Hi @mstimberg,
I am following up on my previous interest in the serialization/deserialization project for Brian2.
I have spent the last 24 hours setting up my environment and conducting proof-of-concept tests. I successfully implemented a basic serialization test for state variables, but I’ve identified a core challenge: while data serialization is straightforward, the true bottleneck for model portability lies in the serialization of the underlying model equations and parameter namespaces. Given my current work on Apache Fury (specifically focusing on high-performance serialization and Cython-based data streams), I am interested in how we might bridge the gap between Brian2’s internal representation and a portable, efficient format.
I’ve begun examining the basexporter in brian2tools to understand how we currently handle model structure. I have two specific questions to help me focus my proposal:
- Is the priority for this GSoC to focus on adopting a specific standard like HDF5/NWB for results, or are you looking for a more generalized serialization framework that supports multiple backends (like Apache Fury)?

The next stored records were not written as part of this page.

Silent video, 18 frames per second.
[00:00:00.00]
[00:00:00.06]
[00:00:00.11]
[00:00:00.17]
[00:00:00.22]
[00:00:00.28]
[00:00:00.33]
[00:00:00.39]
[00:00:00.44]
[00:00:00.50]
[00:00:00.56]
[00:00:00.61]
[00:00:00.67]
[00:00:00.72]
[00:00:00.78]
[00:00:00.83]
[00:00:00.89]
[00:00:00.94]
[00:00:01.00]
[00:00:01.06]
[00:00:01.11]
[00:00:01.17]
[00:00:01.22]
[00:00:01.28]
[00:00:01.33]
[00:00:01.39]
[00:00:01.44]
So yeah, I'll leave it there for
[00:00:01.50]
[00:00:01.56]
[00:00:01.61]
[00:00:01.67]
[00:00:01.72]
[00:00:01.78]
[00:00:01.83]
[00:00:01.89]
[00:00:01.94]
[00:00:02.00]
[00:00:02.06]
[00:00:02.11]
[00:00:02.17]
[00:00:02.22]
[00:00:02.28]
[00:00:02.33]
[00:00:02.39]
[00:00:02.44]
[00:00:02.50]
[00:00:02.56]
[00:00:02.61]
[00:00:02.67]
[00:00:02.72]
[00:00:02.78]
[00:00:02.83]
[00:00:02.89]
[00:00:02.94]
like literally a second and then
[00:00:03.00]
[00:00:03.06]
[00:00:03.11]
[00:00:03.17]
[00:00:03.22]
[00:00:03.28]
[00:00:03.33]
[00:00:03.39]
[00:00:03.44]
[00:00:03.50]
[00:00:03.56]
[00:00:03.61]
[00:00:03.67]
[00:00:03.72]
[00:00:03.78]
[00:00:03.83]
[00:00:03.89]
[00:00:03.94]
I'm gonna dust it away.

- Are there specific simulation edge cases (e.g., complex spiking networks with heavy parameter namespaces) that you consider the ‘benchmark’ for serialization efficiency?

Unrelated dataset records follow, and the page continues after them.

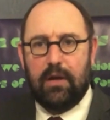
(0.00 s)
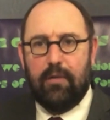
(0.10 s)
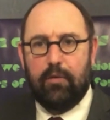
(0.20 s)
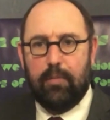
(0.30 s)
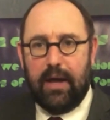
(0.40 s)
to
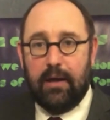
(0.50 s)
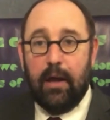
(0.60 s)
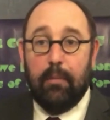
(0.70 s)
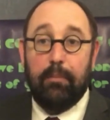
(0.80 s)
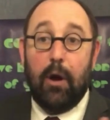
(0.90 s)
have you back.
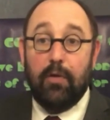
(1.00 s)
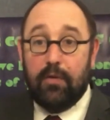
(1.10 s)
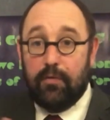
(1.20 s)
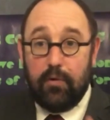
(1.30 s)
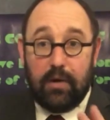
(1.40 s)
Both
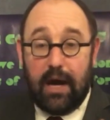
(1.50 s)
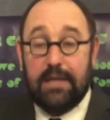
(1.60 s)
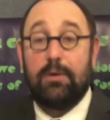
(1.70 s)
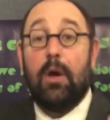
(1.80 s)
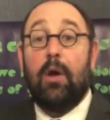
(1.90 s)
of you
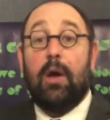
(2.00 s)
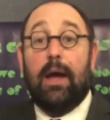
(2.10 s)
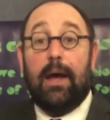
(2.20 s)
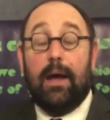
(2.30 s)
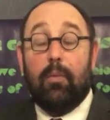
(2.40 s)
guys.
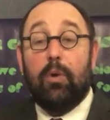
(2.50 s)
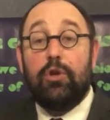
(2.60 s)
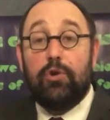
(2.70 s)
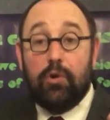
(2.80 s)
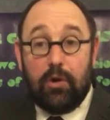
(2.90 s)
Uh, uh,
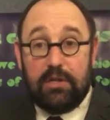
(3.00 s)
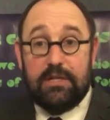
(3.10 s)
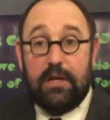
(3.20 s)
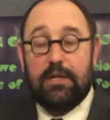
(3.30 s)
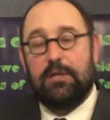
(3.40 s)
would you
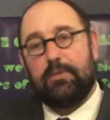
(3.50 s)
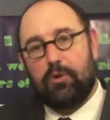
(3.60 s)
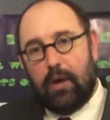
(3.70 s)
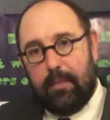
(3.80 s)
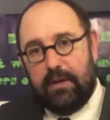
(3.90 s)
consider
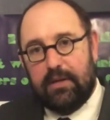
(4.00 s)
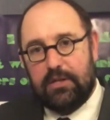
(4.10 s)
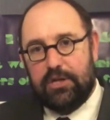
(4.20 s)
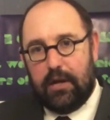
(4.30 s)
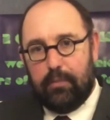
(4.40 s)
subscribing to the
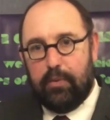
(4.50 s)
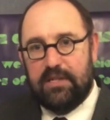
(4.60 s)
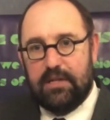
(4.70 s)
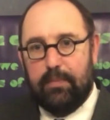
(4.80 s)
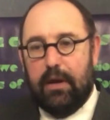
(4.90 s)
channel,
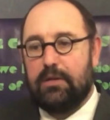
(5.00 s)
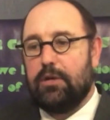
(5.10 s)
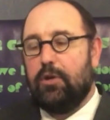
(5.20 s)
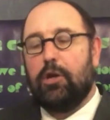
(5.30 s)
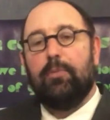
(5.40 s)
pressing the bell
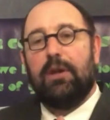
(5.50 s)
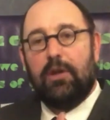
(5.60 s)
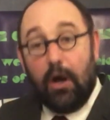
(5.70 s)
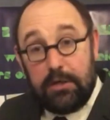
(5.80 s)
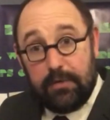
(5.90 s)
so you could be
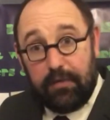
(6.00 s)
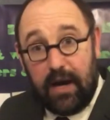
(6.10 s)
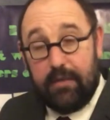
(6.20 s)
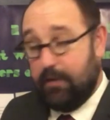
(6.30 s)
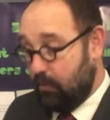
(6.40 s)

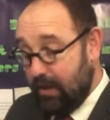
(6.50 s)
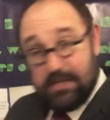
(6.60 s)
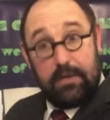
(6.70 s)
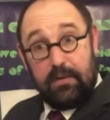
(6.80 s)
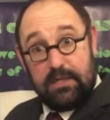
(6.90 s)
notified of the
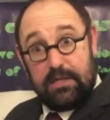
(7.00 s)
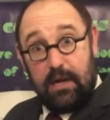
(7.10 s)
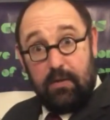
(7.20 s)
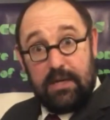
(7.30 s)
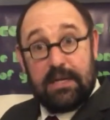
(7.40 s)
rest of the
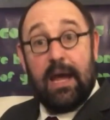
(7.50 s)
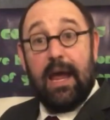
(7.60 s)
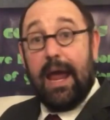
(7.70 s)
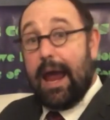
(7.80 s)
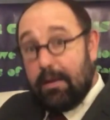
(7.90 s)
series
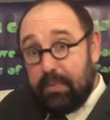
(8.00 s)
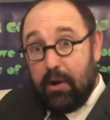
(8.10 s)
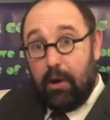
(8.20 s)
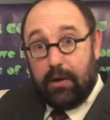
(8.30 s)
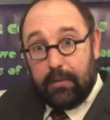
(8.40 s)
and
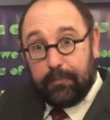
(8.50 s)
beyond?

I look forward to your thoughts as I finalize my proposal.
Hi @Siddhant_Ulekar. Thank you for your interest in our project (but note that this should rather go into the GSOC 2026 Project #1 : Brian Simulator - Serialization/deserialization for Brian sim models, results, and input data (175h/350h) topic to avoid getting dispersed; also, the GDocs tag is a bit confusing).
Regarding your questions, I do not consider efficiency the main problem at the moment, but I agree that at some point it might make sense to have a modular system that allows for different backends. From my point of view, there are two big tasks:
- Bridging the gap between the
store/restore system (for simulation states) and the baseexporter (for model equations and architecture)
- Implementing
store/restore-like behaviour (or potentially something slightly different) for the C++ standalone mode
Supporting a standard like HDF5, NWB, NEO, … could be useful, but these should be rather straightforward when we have everything else in place.
Hi Marcel,
Thank you for the clear guidance! That helps focus my proposal significantly. Based on your feedback, I am restructuring my plan to prioritize the core architectural gaps:
- Unified Serialization Bridge: I will focus on integrating the
baseexporter logic with the store/restore system. My goal is to ensure that a ‘snapshot’ includes not just the variables, but the full model architecture required to reconstruct the network from scratch.
- C++ Standalone Support: I am particularly interested in the challenge of implementing
store/restore for the C++ standalone mode. I’ve been looking at how the CPPStandaloneDevice handles results, and I see the complexity in restoring the spike queue and state variables without a Python loop.
- Modular Backends: I understand that efficiency isn’t the primary bottleneck yet. I will frame the use of Apache Fury(or HDF5) as optional, modular backends for the unified system—providing the ‘storage’ layer once the ‘logic’ layer (bridging the gaps) is solid.
I’ll move my future updates to this topic as requested. I’m currently digging deeper into the brian2tools.export source code to see how to best link it with the Network state."
Hi Marcel (@mstimberg), I’ve been diving into the CPPStandaloneDevice and baseexporter logic. Here is my initial vision for tackling the technical gaps we discussed. I’d love to know if this direction aligns with the complexity you’re expecting.
To address the priorities mentioned, I am drafting my implementation plan around three main pillars:
-
The Unified ‘BrianArchive’ (Bridging the Gap) I propose a unified object structure that links brian2tools.baseexport (the model architecture) with Network.get_states() (the numerical state). By wrapping these in a single container, we ensure that a ‘restore’ operation has the full context needed to reconstruct the Network even if the original script is unavailable.
-
C++ Standalone Native Persistence Since the standalone mode runs outside of Python, I plan to modify the CPPStandaloneDevice templates. The goal is to generate native C++ code that:
- Iterates through
ArrayDeviceVariable buffers.
- Writes/Reads binary streams directly to disk.
- Uses a metadata “sidecar” file to map these binary blobs back to the Python-side variable names upon re-import.
- Modular Backend Architecture I will design the storage layer to be backend-agnostic. While the core logic focuses on the Brian2-specific gaps, users will be able to choose between:
Standard HDF5: For cross-platform interoperability (MATLAB/R).
Apache Fury: For ultra-fast binary serialization, especially useful for large-scale input data and results.
I am currently exploring how to best hook the serialize_state() calls into the generated main.cpp. Any thoughts on the preferred file format for the C++ side’s raw binary output?
At the moment, I’d opt for staying with the same file format that C++ standalone currently uses at the end of a run, i.e. simple raw binary streams without any header/metadata.